Jeunesse et premiers signes
Né en 1960, Jeffrey Dahmer grandit dans un foyer instable, marqué par le divorce de ses parents. Dès l’enfance, il développe une fascination morbide pour l’anatomie et les animaux morts. À l’adolescence, ses fantasmes sexuels commencent à s’associer à des images de cadavres. En 1978, à 18 ans, il commet son premier meurtre : Steven Hicks, un auto-stoppeur. Dahmer l’étrangle et le démembre. Ce crime restera isolé près de dix ans. Entre-temps, il sombre dans l’alcool, effectue un bref passage dans l’armée, et connaît plusieurs arrestations pour comportements déviants.
La spirale meurtrière
À partir de 1987, Dahmer replonge. Entre 1987 et 1991, il commet la majorité de ses crimes. Ses victimes : de jeunes hommes, souvent homosexuels et issus de minorités raciales. Son mode opératoire est méthodique et prémédité. Il les rencontre dans des bars gays ou dans la rue, les attire chez lui, les drogue, puis les étrangle. Ses crimes combinent nécrophilie, mutilations, cannibalisme et conservation de restes humains, comme des trophées. Son appartement devient un véritable lieu de cauchemar, malgré les plaintes récurrentes des voisins sur les odeurs nauséabondes et les bruits inquiétants. La police n’interviendra jamais.
L’arrestation
Le 22 juillet 1991, une victime parvient à lui échapper. Il s’agit de Tracy Edwards, un menotte à un poignet, il court dans la rue et alerte deux policiers. Les officiers se rendent chez Dahmer et découvrent une scène d’horreur. Ils trouveront des photographies macabres, des têtes humaines dans le réfrigérateur, des restes dissous dans des tonneaux d’acide. L’affaire est révélée au grand jour et fait l’effet d’une bombe médiatique.
Le procès
Lors de son procès, les avocats de Jeffrey Dahmer tentent de plaider la folie. Il est diagnostiqué avec plusieurs troubles de la personnalité, mais il est jugé suffisament sain d’esprit pour répondre de ses actes. En 1992, il est reconnu coupable de 15 chefs d’accusation de meurtre et est condamné à la prison à vie, auxquelles s’ajoutera une condamnation ultérieure dans l’Ohio pour son premier meurtre.

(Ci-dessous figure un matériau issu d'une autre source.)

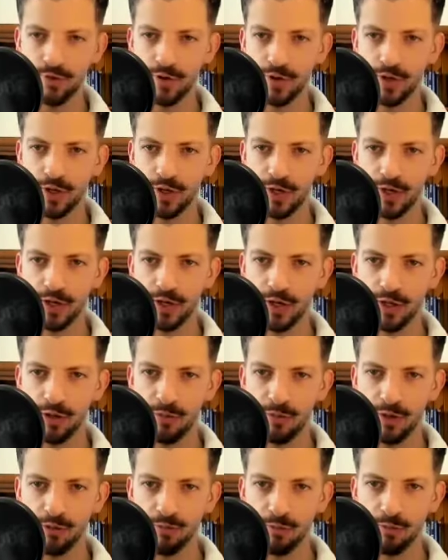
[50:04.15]
for the
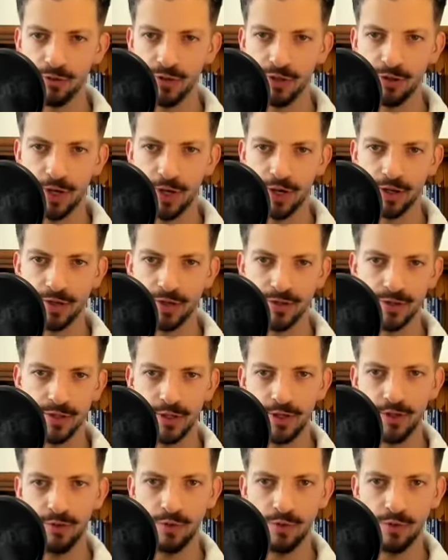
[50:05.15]
big multi-baggers there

Deux ans plus tard, en novembre 1994, il est battu à mort en prison par un codétenu, Christopher Scarver.
Héritage sombre
L’affaire Dahmer a durablement marqué la criminologie et mis en lumière les failles d’un système policier indifférent aux disparitions de jeunes hommes marginalisés. Plus de trente ans après son arrestation, le « Cannibale de Milwaukee » reste une figure obsédante, obligeant à interroger la nature du mal et les zones d’ombre de la psyché humaine.